By Karine Patel, London Dietitian for Dietitian Fit & Co
Specifically, yogurt that contains live probiotics, which are a type of healthy bacteria. Although further research is needed, there is some emerging evidence to show how probiotics can support the gut-brain-axis, which is the link between the gastrointestinal tract and our brain. Having a higher level of healthy gut bacteria could be linked to improved mental health, such as by increasing production of ‘feel-good’ neurotransmitters such as serotonin, which is mainly found in our digestive system.

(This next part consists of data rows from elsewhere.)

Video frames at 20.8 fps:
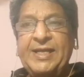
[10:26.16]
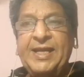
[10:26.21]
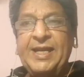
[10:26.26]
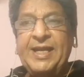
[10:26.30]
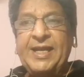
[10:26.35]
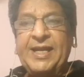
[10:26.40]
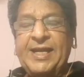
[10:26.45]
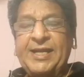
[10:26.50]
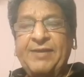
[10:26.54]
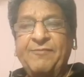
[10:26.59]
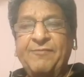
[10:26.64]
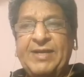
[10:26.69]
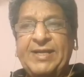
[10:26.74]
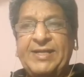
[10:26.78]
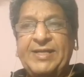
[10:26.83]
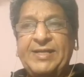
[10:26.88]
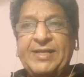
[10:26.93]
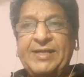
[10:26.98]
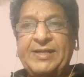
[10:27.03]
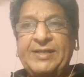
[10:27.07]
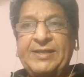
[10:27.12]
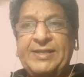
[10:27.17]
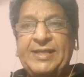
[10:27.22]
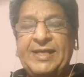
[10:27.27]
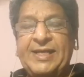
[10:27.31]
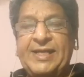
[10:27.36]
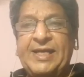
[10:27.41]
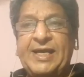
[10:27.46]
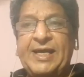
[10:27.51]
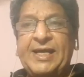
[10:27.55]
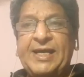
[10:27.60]
And when
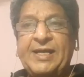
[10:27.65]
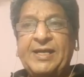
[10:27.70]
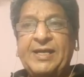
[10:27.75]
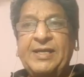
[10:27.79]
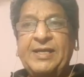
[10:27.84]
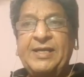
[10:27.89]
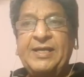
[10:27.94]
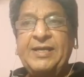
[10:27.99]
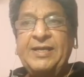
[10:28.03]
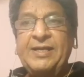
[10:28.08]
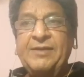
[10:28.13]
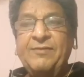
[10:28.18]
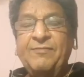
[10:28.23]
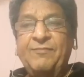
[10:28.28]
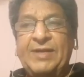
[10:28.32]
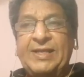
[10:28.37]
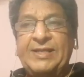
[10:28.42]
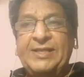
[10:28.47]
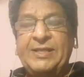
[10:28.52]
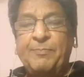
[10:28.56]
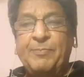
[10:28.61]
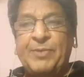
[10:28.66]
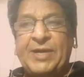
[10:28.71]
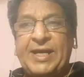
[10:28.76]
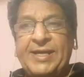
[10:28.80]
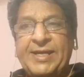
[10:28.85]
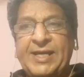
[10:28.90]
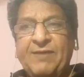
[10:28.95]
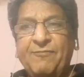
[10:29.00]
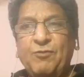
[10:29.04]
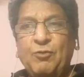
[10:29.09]
the
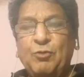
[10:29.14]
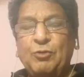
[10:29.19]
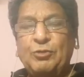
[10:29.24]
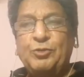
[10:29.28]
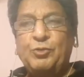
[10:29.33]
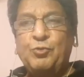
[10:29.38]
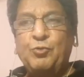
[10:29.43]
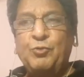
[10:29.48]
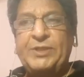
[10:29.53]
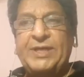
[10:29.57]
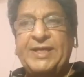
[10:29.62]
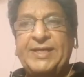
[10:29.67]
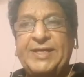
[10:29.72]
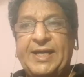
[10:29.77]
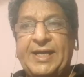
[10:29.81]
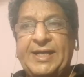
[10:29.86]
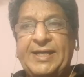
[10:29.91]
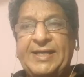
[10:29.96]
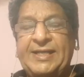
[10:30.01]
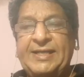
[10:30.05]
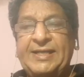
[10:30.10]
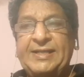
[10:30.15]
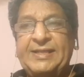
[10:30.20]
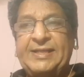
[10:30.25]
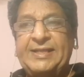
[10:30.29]
prana flows through the nadi,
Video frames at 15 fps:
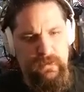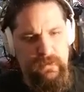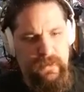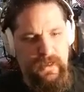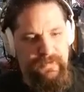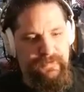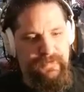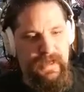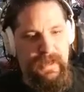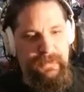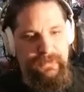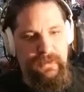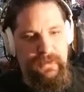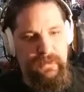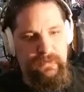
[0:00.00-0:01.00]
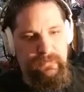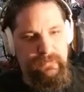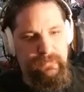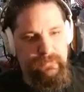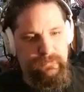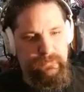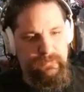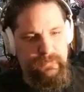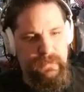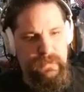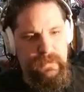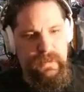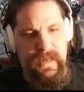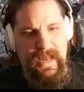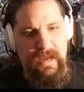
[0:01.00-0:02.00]
I've got the
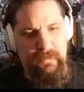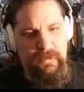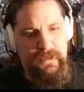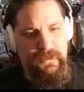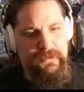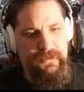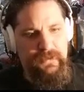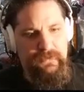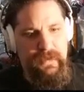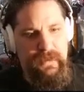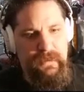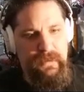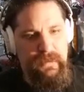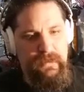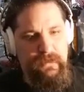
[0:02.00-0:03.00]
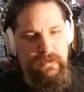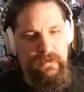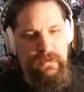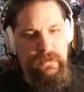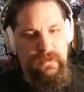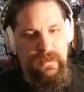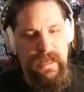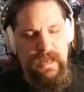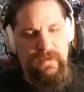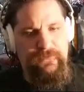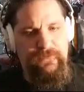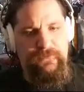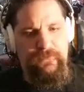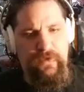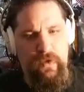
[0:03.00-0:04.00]
ammunition in that gun at
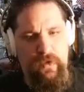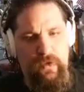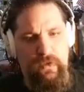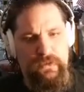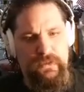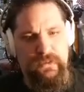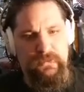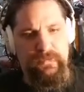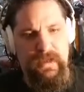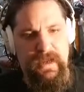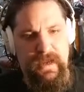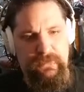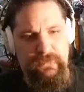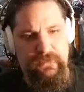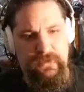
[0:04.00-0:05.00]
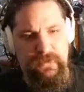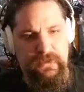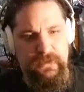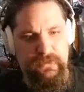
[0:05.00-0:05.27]
full capacity.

Brazil nuts are particularly high in the mineral called selenium, which has been linked to reducing inflammation. Inflammation can often be heightened for those who have anxiety and other mood disorders, so increasing our intake of selenium may reduce risk of developing anxiety. However, it is important not to consume too much selenium – even 3-4 brazil nuts a day will provide you with more than the recommended 400mcg dose.
Eggs provide the amino acid tryptophan, which is needed to make the neurotransmitter serotonin. As mentioned, serotonin plays a key role in our central nervous system and mood. Other good sources of tryptophan include turkey, cheese and soy products. Egg yolks are also a good source of Vitamin D, and many people who experience anxiety and depression also have been shown to have lower Vitamin D levels. To support Vitamin D levels, supplementation and sunlight exposure are generally recommended to meet requirements, though please speak to your healthcare professional first.

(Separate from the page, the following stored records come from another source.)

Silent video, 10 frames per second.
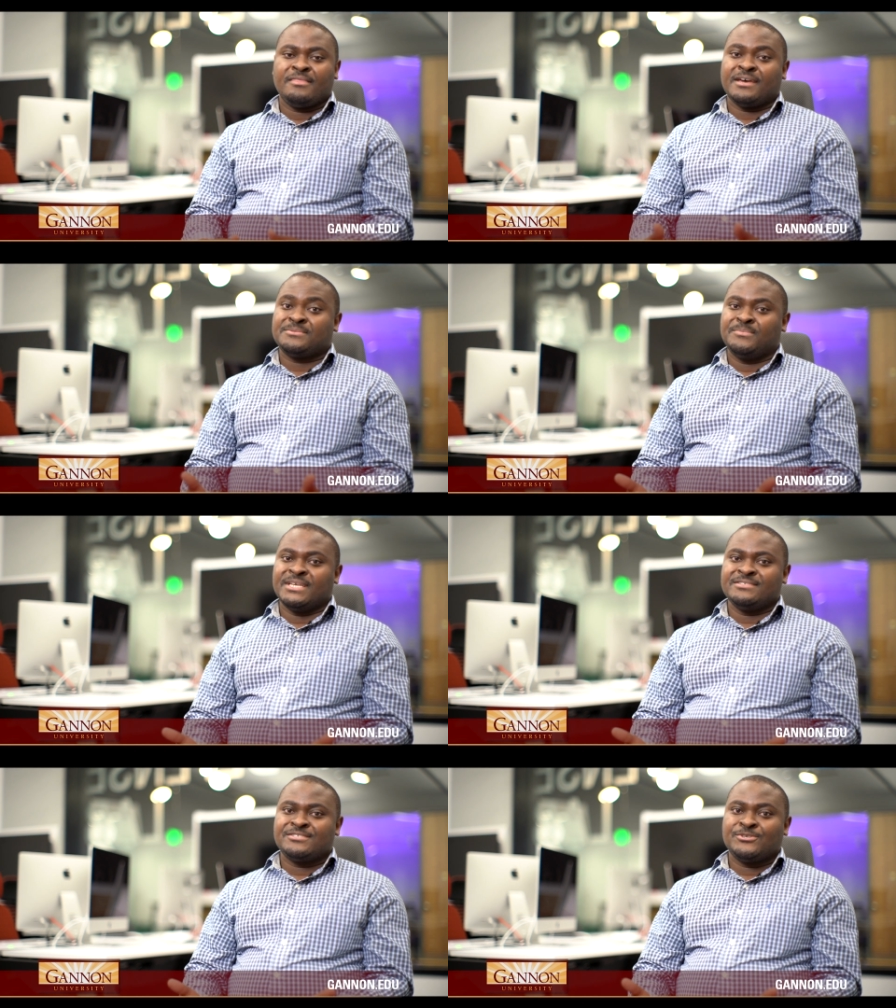that
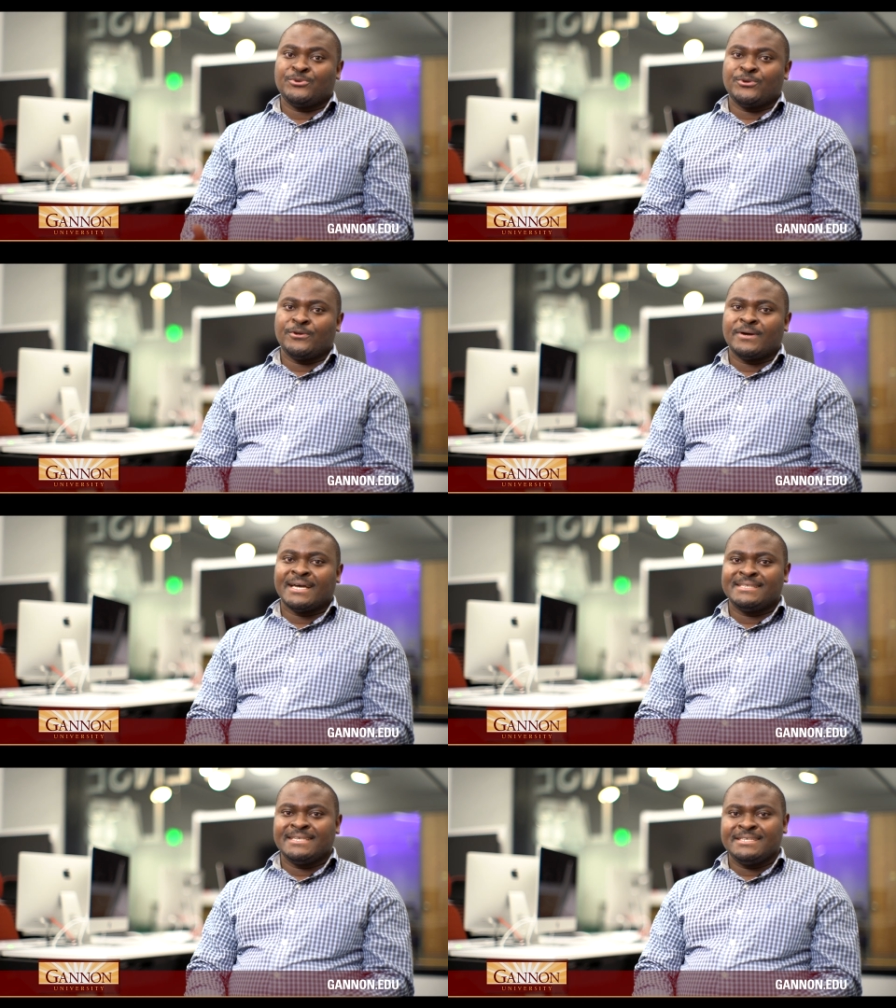means you no
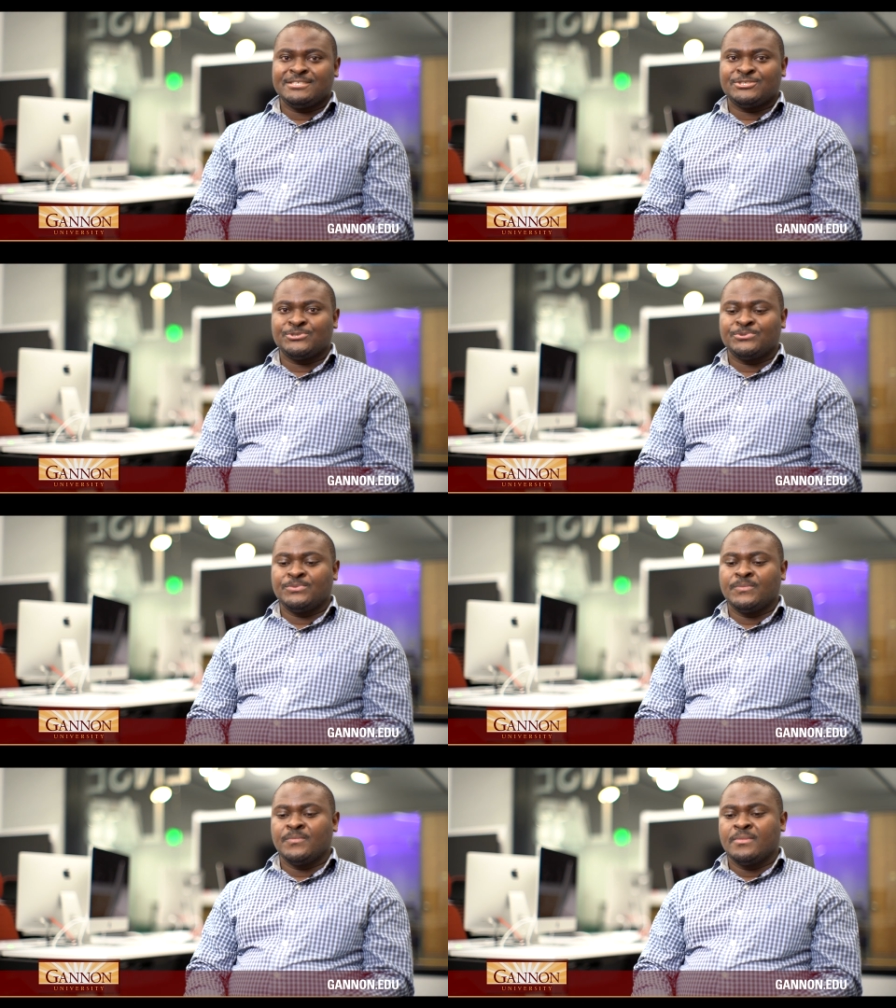longer need to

Dark chocolate contains antioxidants called flavonols. Some research suggests that flavonols may enhance mood and increase blood flow to the brain and make you less anxious. It is recommended to consume chocolate with at least 70% cocoa.
These small fishes are full of omega-3 fatty acids called acids eicosapentaenoic acid (EPA) and docosahexaenoic acid (DHA) and they are also high in Vitamin D. These nutrients may help regulate brain chemical messengers dopamine and serotonin which have been associated with lower rate of depression and anxiety. Salmon and trout are a good substitute to sardines if these are too fishy for you.
Avocado is a good source of potassium, Vitamin B and Magnesium, which have all been linked to play a role in reducing anxiety symptoms. Potassium helps regulate processes with the brain and neurons, and a deficiency may cause nervousness and anxiety. Vitamin B plays a role in production of serotonin, a neurotransmitter that regulates our mood, and a lack of vitamin B may increase the risk of anxiety symptoms. Finally, magnesium is responsible for the body’s response to stress. Adequate intakes have been shown to reduce anxiety and stress levels.
We would like to highlight that food cannot treat anxiety and is not a substitute for other treatments. However, certain foods may help reduce severity of symptoms by supporting brain function and mental well-being, alongside medication and therapy.